Nunca había tenido una sensación tan extraña como la experimentada el miércoles pasado entrando a Ifema para hacer la cobertura informativa de Fitur. A las puertas del metro miles de taxistas en pie de guerra se enfrentaban a la policía y gritaban consignas nada agradables. Sentí que mi libertad estaba secuestrada y algo de miedo. Mis familiares me llamaron por teléfono para saber si estaba bien, ya que aquel conflicto se estaba retransmitiendo por la televisión en directo.

La elección de esa manifestación no ha sido al azar. Pretendía ser una andanada en la línea de flotación a la ciudad de Madrid: colapso de las vías de comunicación y mala imagen a medio mundo de una gran feria internacional con 250.000 participantes. Solo periodistas acreditados en Fitur había cerca de 7.500, que han trasladado a sus lugares de origen una pésima radiografía de nuestro país, con el consiguiente impacto en nuestros flujos turísticos.

Siempre he creído en el derecho de huelga como un derecho inalienable, pero creo que deben existir unos límites. Creo que si te manifiestas pero conculcas los derechos de los demás --vaya, que los fastidias o empleas violencia-- las protestas quedan desautorizadas ipso facto.

El conflicto del taxi es consecuencia de un cambio de paradigma. Los taxistas de toda la vida han pagado una fuerte suma por sus licencias y ahora la llegada de las nuevas plataformas les hace pupa. Pues que se pongan las pilas y mejoren sus servicios. En muchas ocasiones hay taxistas con varias licencias que pasan de padres a hijos y eso se parece mucho a obsoletos derechos medievales. El mundo cambia. Y ahora le ha tocado al taxi.

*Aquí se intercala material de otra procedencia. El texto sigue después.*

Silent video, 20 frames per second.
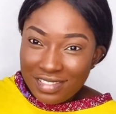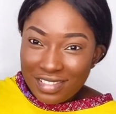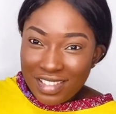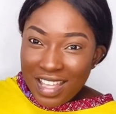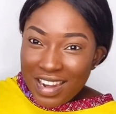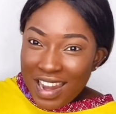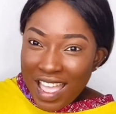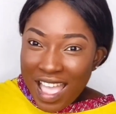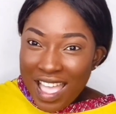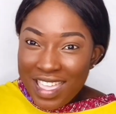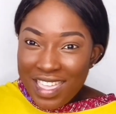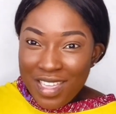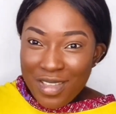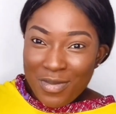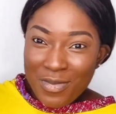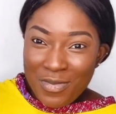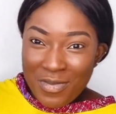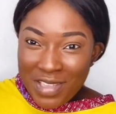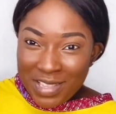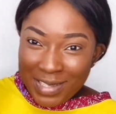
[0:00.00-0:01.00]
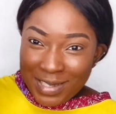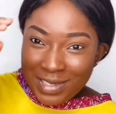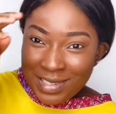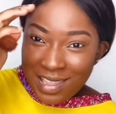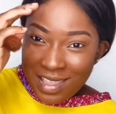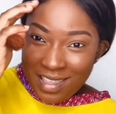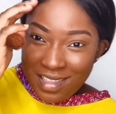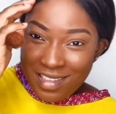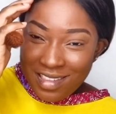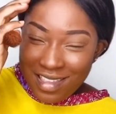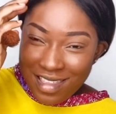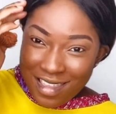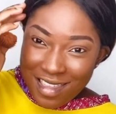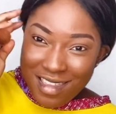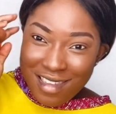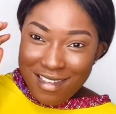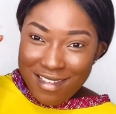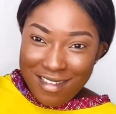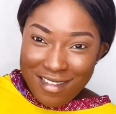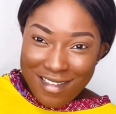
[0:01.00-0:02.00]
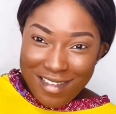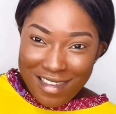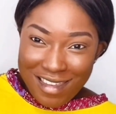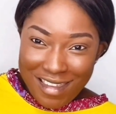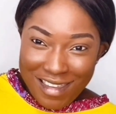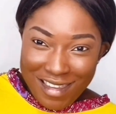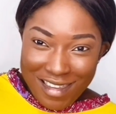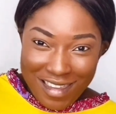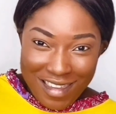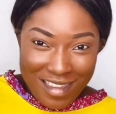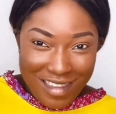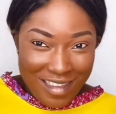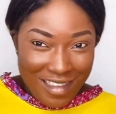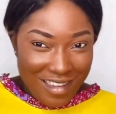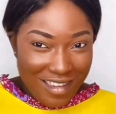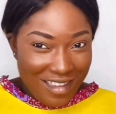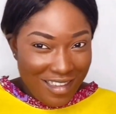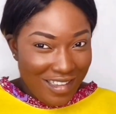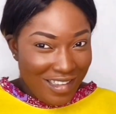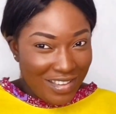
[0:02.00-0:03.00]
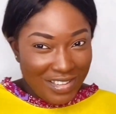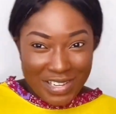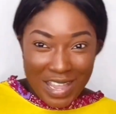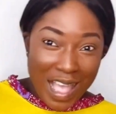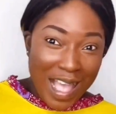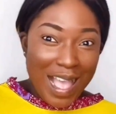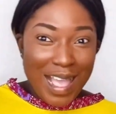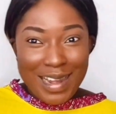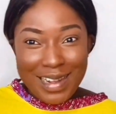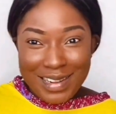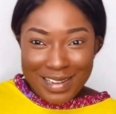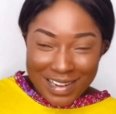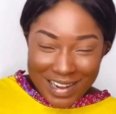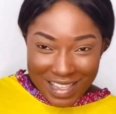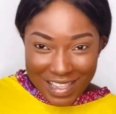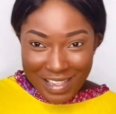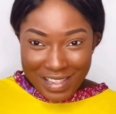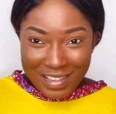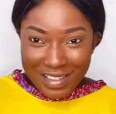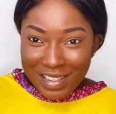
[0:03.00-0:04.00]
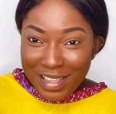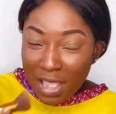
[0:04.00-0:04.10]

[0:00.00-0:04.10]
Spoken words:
and I say, hey, Charlie.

Otra cosa es la igualdad de condiciones en una situación de libre competencia. Uber y Cabify tienen derecho a operar, pero no en un marco donde todo vale. Hay que sentarse y dialogar, pero, de momento, lo único que he visto es mucha rabia y mala baba a raudales. Refrán: Los amigos son como los taxis, cuando hay mal tiempo escasean.